◆ **What this task involves**
Copy out the records that follow, leaving every character as it is.

*** Data provided

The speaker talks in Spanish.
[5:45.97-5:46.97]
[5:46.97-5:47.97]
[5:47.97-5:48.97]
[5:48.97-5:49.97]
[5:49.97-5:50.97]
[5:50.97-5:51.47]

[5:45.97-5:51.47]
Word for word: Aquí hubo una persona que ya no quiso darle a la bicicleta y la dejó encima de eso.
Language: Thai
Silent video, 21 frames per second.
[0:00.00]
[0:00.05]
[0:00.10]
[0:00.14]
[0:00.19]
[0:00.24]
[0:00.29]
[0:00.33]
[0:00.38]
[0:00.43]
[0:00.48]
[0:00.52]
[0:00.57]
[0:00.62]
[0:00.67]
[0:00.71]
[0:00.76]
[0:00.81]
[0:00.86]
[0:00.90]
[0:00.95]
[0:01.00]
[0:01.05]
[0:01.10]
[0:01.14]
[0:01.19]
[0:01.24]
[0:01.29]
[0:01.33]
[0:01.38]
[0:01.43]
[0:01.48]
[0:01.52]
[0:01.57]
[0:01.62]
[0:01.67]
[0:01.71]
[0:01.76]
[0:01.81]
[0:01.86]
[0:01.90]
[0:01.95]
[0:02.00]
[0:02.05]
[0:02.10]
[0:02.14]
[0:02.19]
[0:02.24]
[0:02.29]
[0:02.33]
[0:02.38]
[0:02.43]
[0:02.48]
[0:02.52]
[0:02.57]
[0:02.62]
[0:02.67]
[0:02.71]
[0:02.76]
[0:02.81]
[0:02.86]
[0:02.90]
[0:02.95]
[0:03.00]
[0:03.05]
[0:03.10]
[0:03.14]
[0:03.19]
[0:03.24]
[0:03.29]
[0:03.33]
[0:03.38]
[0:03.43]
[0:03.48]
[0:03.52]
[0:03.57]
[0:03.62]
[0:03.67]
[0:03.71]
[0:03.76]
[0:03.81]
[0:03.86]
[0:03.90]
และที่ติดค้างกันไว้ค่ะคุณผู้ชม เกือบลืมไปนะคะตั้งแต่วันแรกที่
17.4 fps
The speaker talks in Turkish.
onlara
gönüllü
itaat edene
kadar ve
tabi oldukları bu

******

◆ **Response to the task**
The speaker talks in Spanish.
[5:45.97-5:46.97]
[5:46.97-5:47.97]
[5:47.97-5:48.97]
[5:48.97-5:49.97]
[5:49.97-5:50.97]
[5:50.97-5:51.47]

[5:45.97-5:51.47]
Word for word: Aquí hubo una persona que ya no quiso darle a la bicicleta y la dejó encima de eso.
Language: Thai
Silent video, 21 frames per second.
[0:00.00]
[0:00.05]
[0:00.10]
[0:00.14]
[0:00.19]
[0:00.24]
[0:00.29]
[0:00.33]
[0:00.38]
[0:00.43]
[0:00.48]
[0:00.52]
[0:00.57]
[0:00.62]
[0:00.67]
[0:00.71]
[0:00.76]
[0:00.81]
[0:00.86]
[0:00.90]
[0:00.95]
[0:01.00]
[0:01.05]
[0:01.10]
[0:01.14]
[0:01.19]
[0:01.24]
[0:01.29]
[0:01.33]
[0:01.38]
[0:01.43]
[0:01.48]
[0:01.52]
[0:01.57]
[0:01.62]
[0:01.67]
[0:01.71]
[0:01.76]
[0:01.81]
[0:01.86]
[0:01.90]
[0:01.95]
[0:02.00]
[0:02.05]
[0:02.10]
[0:02.14]
[0:02.19]
[0:02.24]
[0:02.29]
[0:02.33]
[0:02.38]
[0:02.43]
[0:02.48]
[0:02.52]
[0:02.57]
[0:02.62]
[0:02.67]
[0:02.71]
[0:02.76]
[0:02.81]
[0:02.86]
[0:02.90]
[0:02.95]
[0:03.00]
[0:03.05]
[0:03.10]
[0:03.14]
[0:03.19]
[0:03.24]
[0:03.29]
[0:03.33]
[0:03.38]
[0:03.43]
[0:03.48]
[0:03.52]
[0:03.57]
[0:03.62]
[0:03.67]
[0:03.71]
[0:03.76]
[0:03.81]
[0:03.86]
[0:03.90]
และที่ติดค้างกันไว้ค่ะคุณผู้ชม เกือบลืมไปนะคะตั้งแต่วันแรกที่
17.4 fps
The speaker talks in Turkish.
onlara
gönüllü
itaat edene
kadar ve
tabi oldukları bu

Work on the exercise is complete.